- _Exercise_
Omit the images, then print each record below exactly as it reads.

Extracted records Block Start

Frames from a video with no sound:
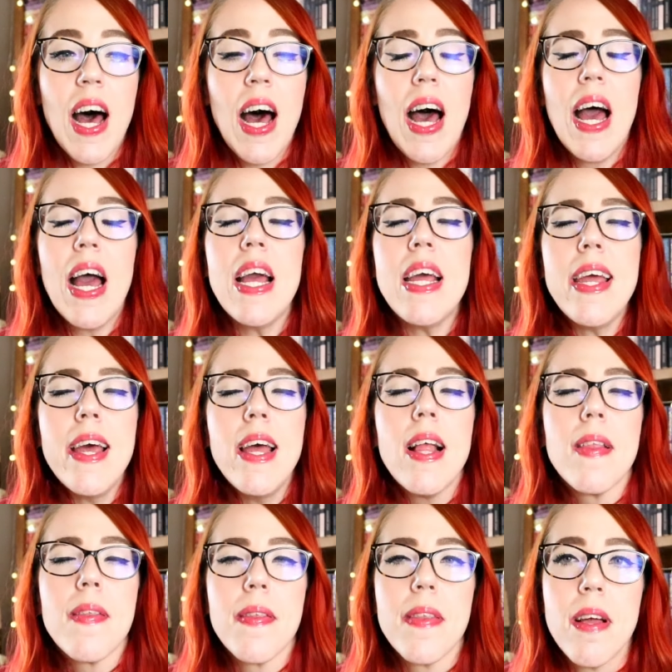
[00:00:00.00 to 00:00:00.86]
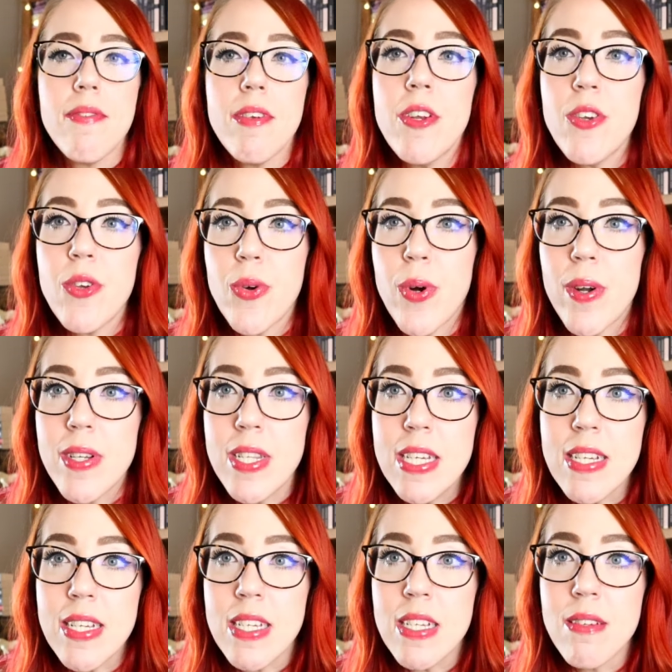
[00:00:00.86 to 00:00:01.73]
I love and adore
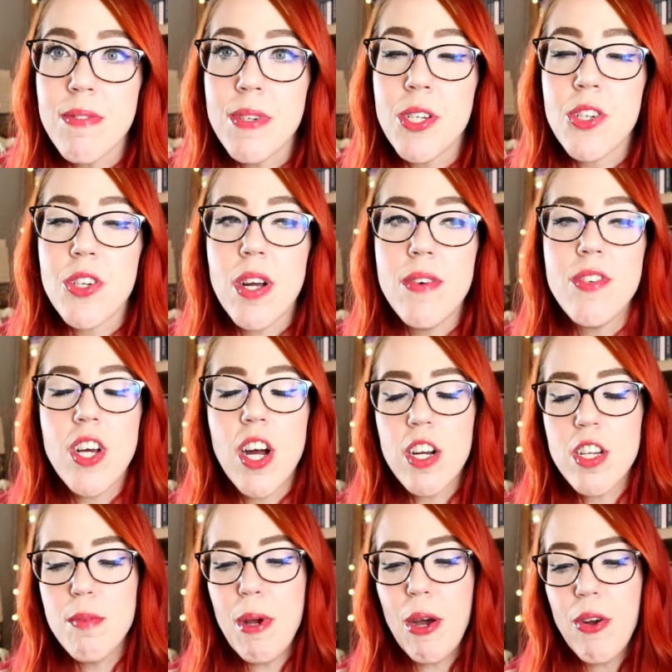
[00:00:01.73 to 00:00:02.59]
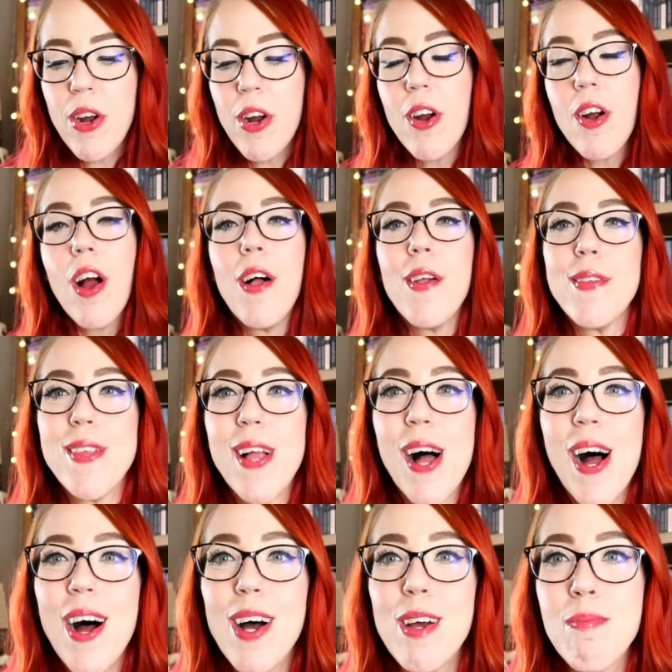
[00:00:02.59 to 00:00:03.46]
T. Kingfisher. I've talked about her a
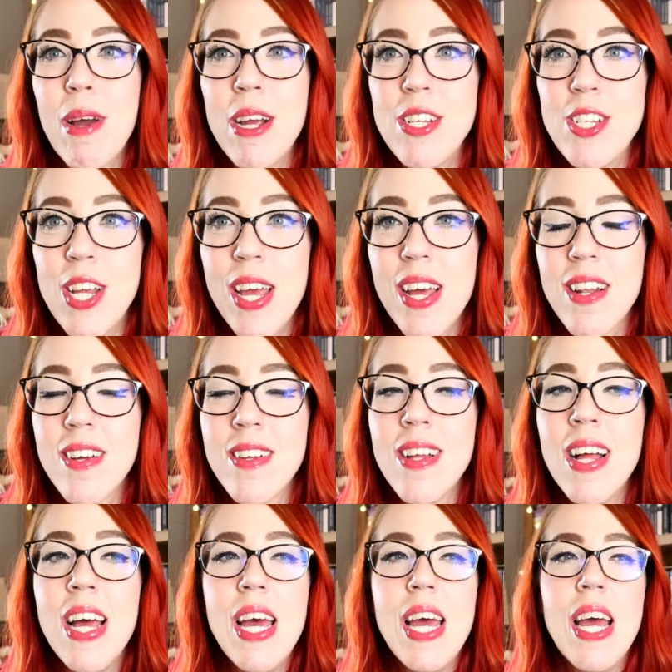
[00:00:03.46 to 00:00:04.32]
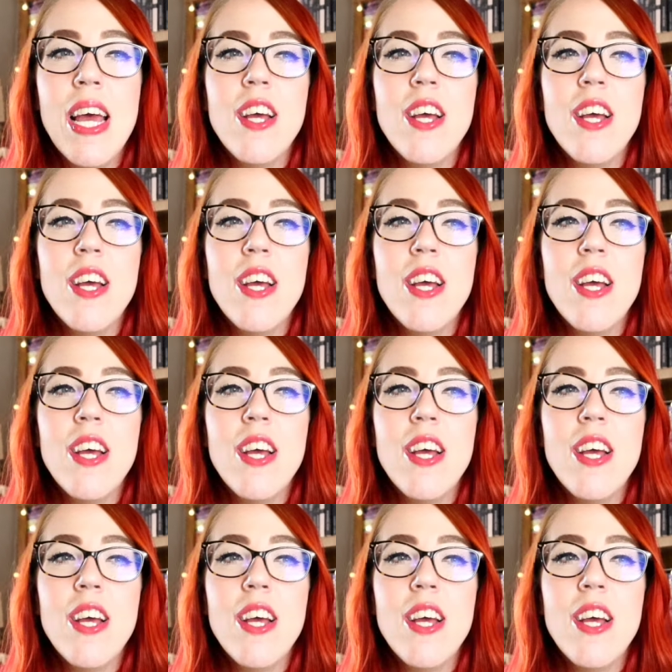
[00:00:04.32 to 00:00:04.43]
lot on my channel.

Extracted records Block End

- _Expected answer_
Frames from a video with no sound:
[00:00:00.00 to 00:00:00.86]
[00:00:00.86 to 00:00:01.73]
I love and adore
[00:00:01.73 to 00:00:02.59]
[00:00:02.59 to 00:00:03.46]
T. Kingfisher. I've talked about her a
[00:00:03.46 to 00:00:04.32]
[00:00:04.32 to 00:00:04.43]
lot on my channel.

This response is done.